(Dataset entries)
>>>
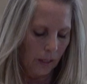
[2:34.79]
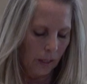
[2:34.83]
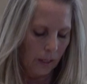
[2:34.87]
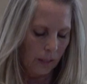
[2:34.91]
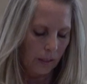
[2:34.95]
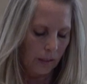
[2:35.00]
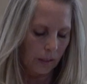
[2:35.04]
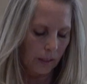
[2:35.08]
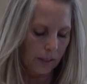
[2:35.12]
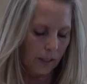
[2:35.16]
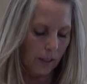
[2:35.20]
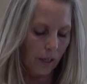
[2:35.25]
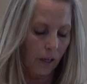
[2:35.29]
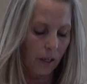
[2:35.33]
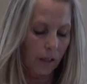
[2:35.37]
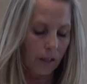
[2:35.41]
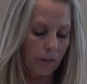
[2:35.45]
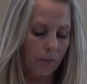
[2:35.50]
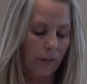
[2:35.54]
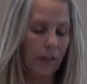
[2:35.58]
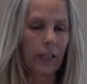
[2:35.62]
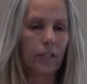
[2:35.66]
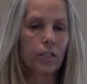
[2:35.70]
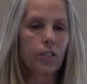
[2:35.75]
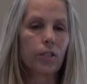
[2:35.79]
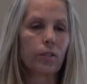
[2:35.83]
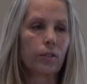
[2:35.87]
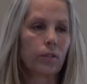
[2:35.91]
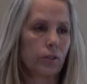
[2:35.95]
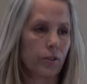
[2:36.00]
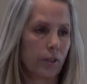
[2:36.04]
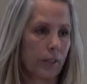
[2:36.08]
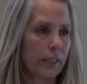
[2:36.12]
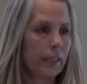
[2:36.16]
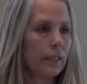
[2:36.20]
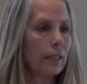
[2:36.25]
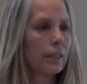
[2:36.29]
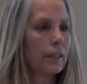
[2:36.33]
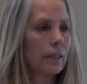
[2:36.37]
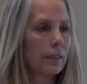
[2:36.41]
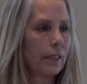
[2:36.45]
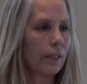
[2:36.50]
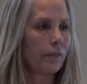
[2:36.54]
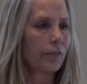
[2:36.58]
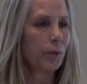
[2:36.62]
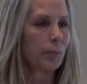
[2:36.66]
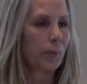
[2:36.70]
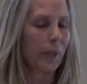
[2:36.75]
Like all of our children,
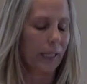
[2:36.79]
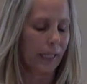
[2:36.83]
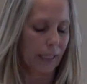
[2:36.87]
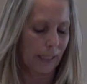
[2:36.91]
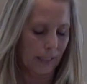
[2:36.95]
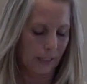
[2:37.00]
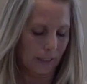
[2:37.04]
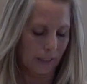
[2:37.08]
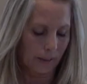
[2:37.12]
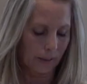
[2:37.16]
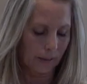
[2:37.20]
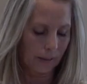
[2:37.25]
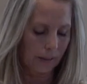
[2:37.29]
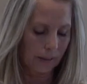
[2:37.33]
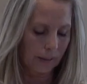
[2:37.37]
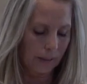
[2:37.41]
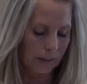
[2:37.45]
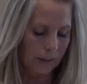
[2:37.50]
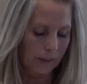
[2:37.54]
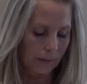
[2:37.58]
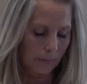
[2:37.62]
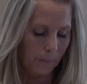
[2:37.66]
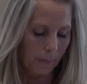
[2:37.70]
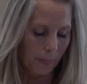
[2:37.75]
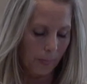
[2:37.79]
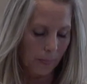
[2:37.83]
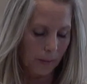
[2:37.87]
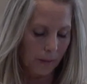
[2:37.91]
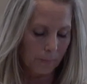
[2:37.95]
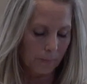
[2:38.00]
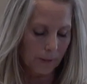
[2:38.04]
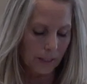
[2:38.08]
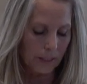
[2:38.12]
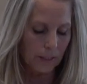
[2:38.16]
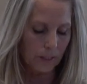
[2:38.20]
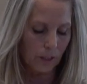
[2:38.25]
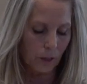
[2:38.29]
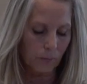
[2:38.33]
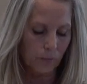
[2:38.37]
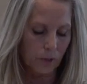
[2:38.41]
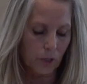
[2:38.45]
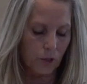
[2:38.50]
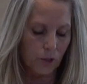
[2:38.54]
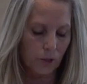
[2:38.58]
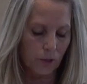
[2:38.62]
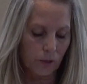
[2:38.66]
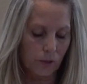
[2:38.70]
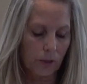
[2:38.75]
everybody here, my son was
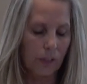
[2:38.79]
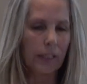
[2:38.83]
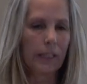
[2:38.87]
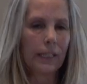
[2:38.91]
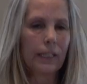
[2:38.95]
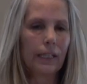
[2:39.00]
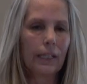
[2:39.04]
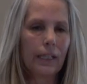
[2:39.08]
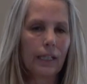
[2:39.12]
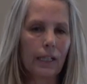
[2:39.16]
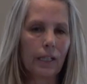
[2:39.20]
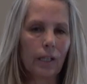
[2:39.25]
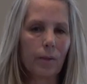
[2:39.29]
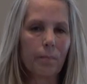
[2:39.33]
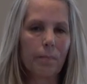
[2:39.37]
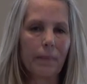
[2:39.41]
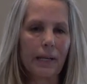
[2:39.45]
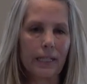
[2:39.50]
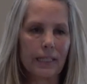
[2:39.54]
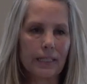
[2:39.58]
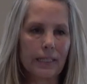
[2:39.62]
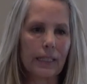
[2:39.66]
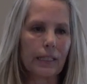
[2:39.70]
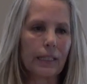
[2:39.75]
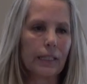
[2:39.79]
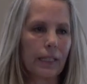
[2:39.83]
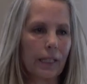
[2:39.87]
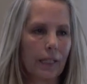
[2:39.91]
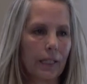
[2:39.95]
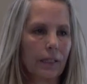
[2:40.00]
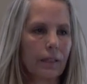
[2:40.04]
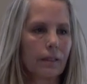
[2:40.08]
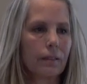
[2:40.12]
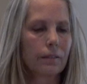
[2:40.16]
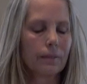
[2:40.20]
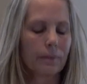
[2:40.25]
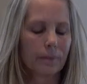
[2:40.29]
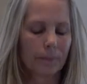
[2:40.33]
truly an amazing kid.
<<<
Exercise prompt | Retype every record as it stands. None of the pictures should appear.

Result of the exercise |
[2:34.79]
[2:34.83]
[2:34.87]
[2:34.91]
[2:34.95]
[2:35.00]
[2:35.04]
[2:35.08]
[2:35.12]
[2:35.16]
[2:35.20]
[2:35.25]
[2:35.29]
[2:35.33]
[2:35.37]
[2:35.41]
[2:35.45]
[2:35.50]
[2:35.54]
[2:35.58]
[2:35.62]
[2:35.66]
[2:35.70]
[2:35.75]
[2:35.79]
[2:35.83]
[2:35.87]
[2:35.91]
[2:35.95]
[2:36.00]
[2:36.04]
[2:36.08]
[2:36.12]
[2:36.16]
[2:36.20]
[2:36.25]
[2:36.29]
[2:36.33]
[2:36.37]
[2:36.41]
[2:36.45]
[2:36.50]
[2:36.54]
[2:36.58]
[2:36.62]
[2:36.66]
[2:36.70]
[2:36.75]
Like all of our children,
[2:36.79]
[2:36.83]
[2:36.87]
[2:36.91]
[2:36.95]
[2:37.00]
[2:37.04]
[2:37.08]
[2:37.12]
[2:37.16]
[2:37.20]
[2:37.25]
[2:37.29]
[2:37.33]
[2:37.37]
[2:37.41]
[2:37.45]
[2:37.50]
[2:37.54]
[2:37.58]
[2:37.62]
[2:37.66]
[2:37.70]
[2:37.75]
[2:37.79]
[2:37.83]
[2:37.87]
[2:37.91]
[2:37.95]
[2:38.00]
[2:38.04]
[2:38.08]
[2:38.12]
[2:38.16]
[2:38.20]
[2:38.25]
[2:38.29]
[2:38.33]
[2:38.37]
[2:38.41]
[2:38.45]
[2:38.50]
[2:38.54]
[2:38.58]
[2:38.62]
[2:38.66]
[2:38.70]
[2:38.75]
everybody here, my son was
[2:38.79]
[2:38.83]
[2:38.87]
[2:38.91]
[2:38.95]
[2:39.00]
[2:39.04]
[2:39.08]
[2:39.12]
[2:39.16]
[2:39.20]
[2:39.25]
[2:39.29]
[2:39.33]
[2:39.37]
[2:39.41]
[2:39.45]
[2:39.50]
[2:39.54]
[2:39.58]
[2:39.62]
[2:39.66]
[2:39.70]
[2:39.75]
[2:39.79]
[2:39.83]
[2:39.87]
[2:39.91]
[2:39.95]
[2:40.00]
[2:40.04]
[2:40.08]
[2:40.12]
[2:40.16]
[2:40.20]
[2:40.25]
[2:40.29]
[2:40.33]
truly an amazing kid.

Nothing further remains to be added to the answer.